**Your task**
Restate each entry below exactly; pictures stay out of the copy.

Stored items:
Content starts

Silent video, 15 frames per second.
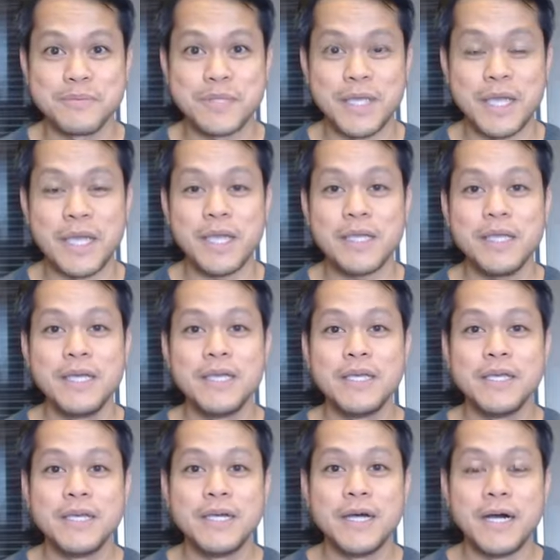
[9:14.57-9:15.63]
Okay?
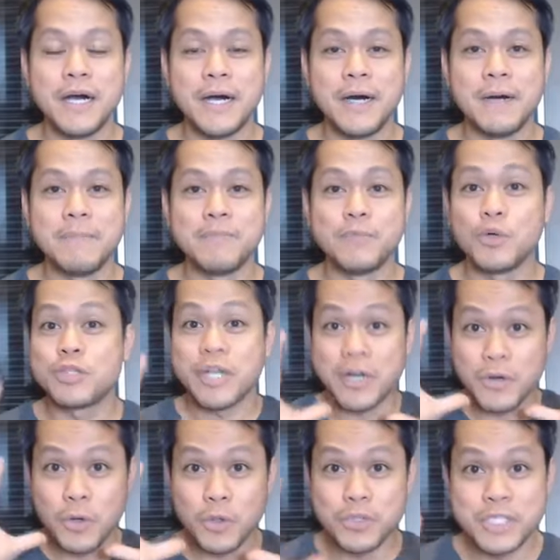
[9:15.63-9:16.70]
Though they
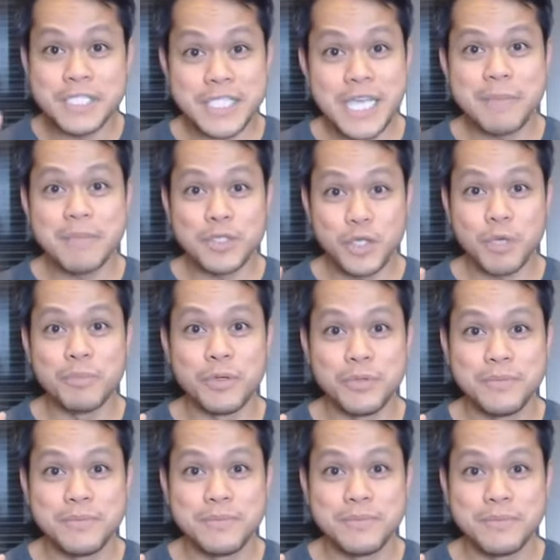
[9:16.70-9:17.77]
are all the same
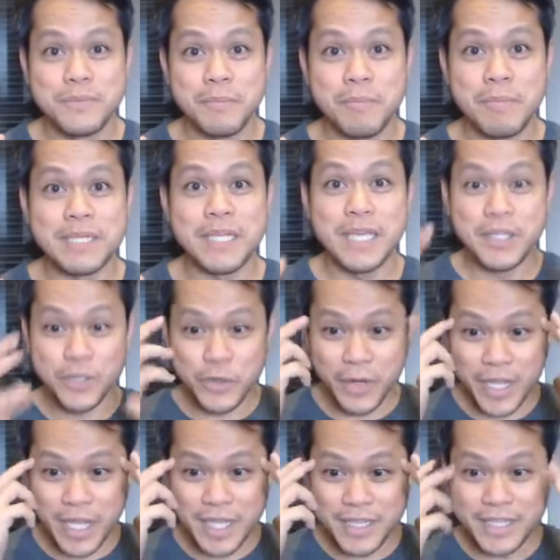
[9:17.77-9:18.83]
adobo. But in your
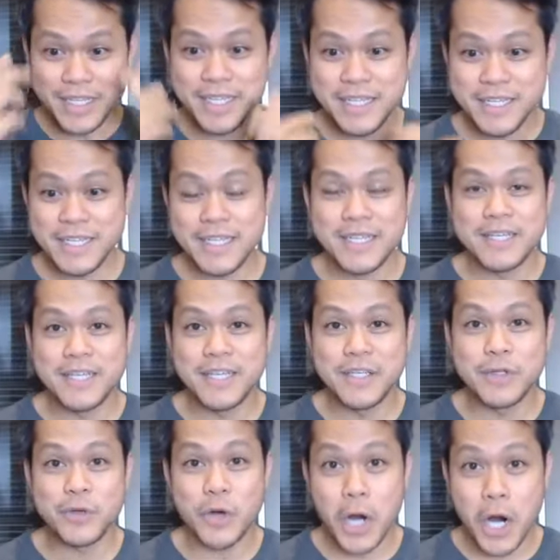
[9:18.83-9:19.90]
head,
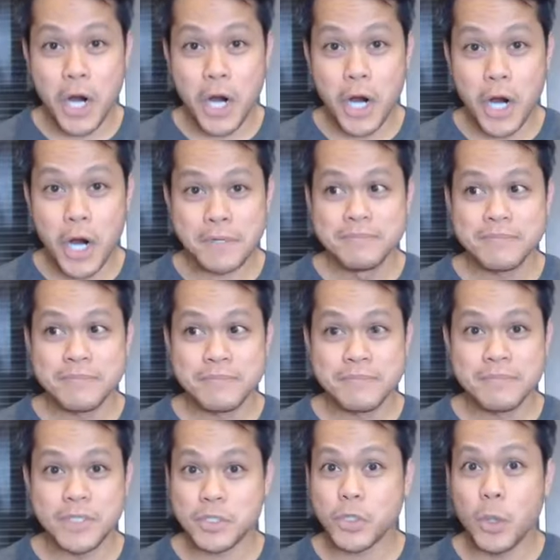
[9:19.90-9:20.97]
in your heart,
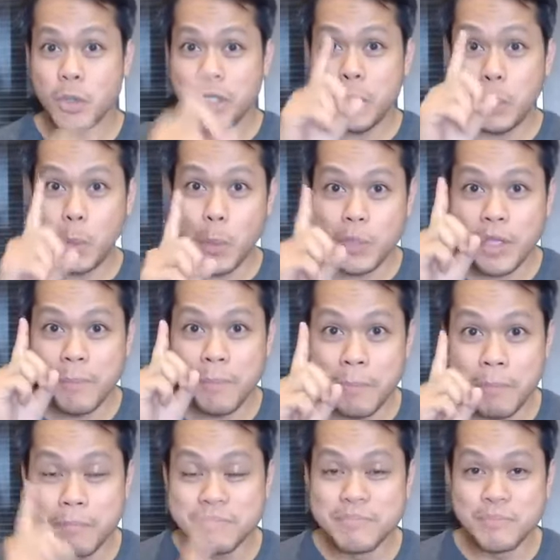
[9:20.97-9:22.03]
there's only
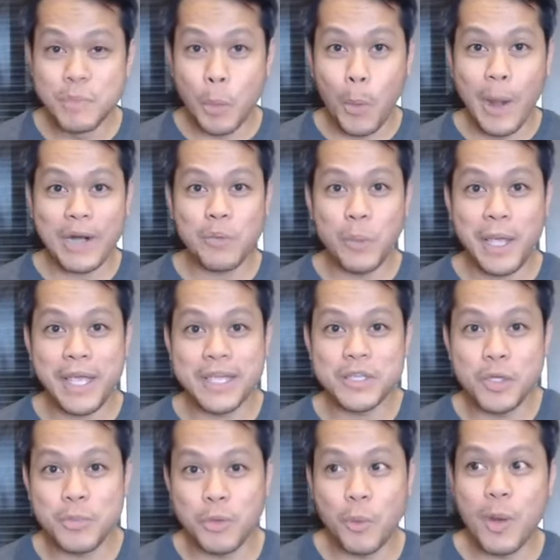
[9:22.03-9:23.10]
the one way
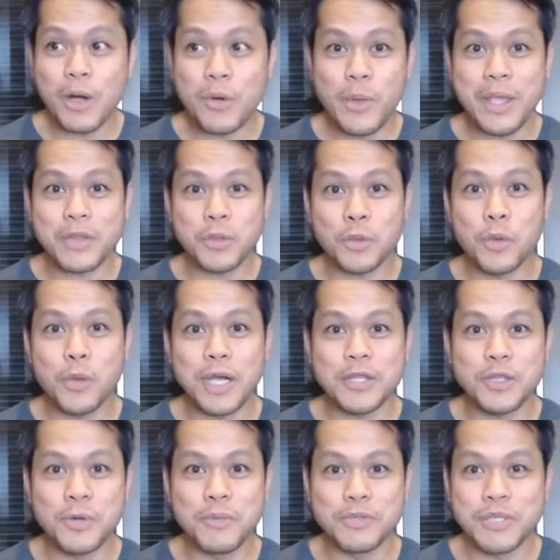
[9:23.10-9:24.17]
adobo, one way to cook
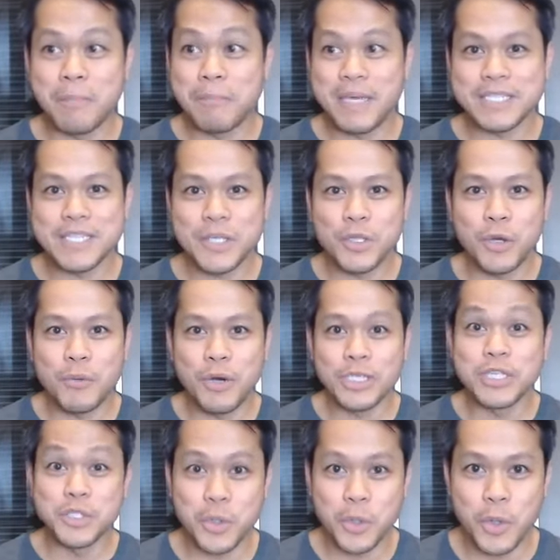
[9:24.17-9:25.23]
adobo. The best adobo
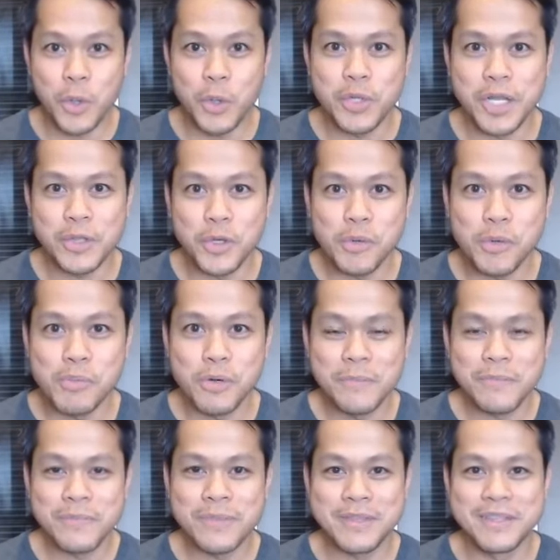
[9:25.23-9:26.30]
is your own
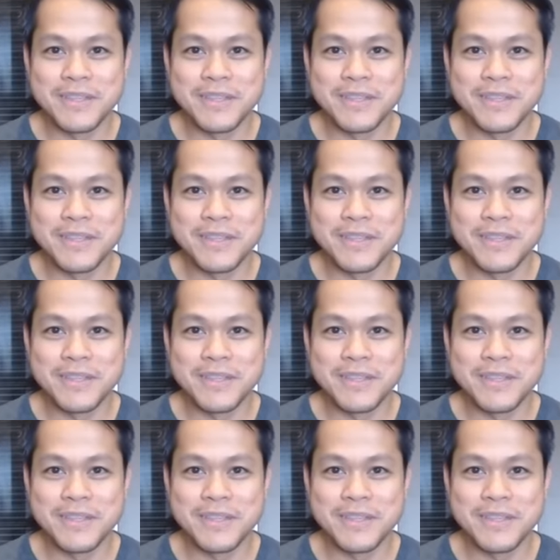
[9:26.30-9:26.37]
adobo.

Content ends

**Exercise solution**
Silent video, 15 frames per second.
[9:14.57-9:15.63]
Okay?
[9:15.63-9:16.70]
Though they
[9:16.70-9:17.77]
are all the same
[9:17.77-9:18.83]
adobo. But in your
[9:18.83-9:19.90]
head,
[9:19.90-9:20.97]
in your heart,
[9:20.97-9:22.03]
there's only
[9:22.03-9:23.10]
the one way
[9:23.10-9:24.17]
adobo, one way to cook
[9:24.17-9:25.23]
adobo. The best adobo
[9:25.23-9:26.30]
is your own
[9:26.30-9:26.37]
adobo.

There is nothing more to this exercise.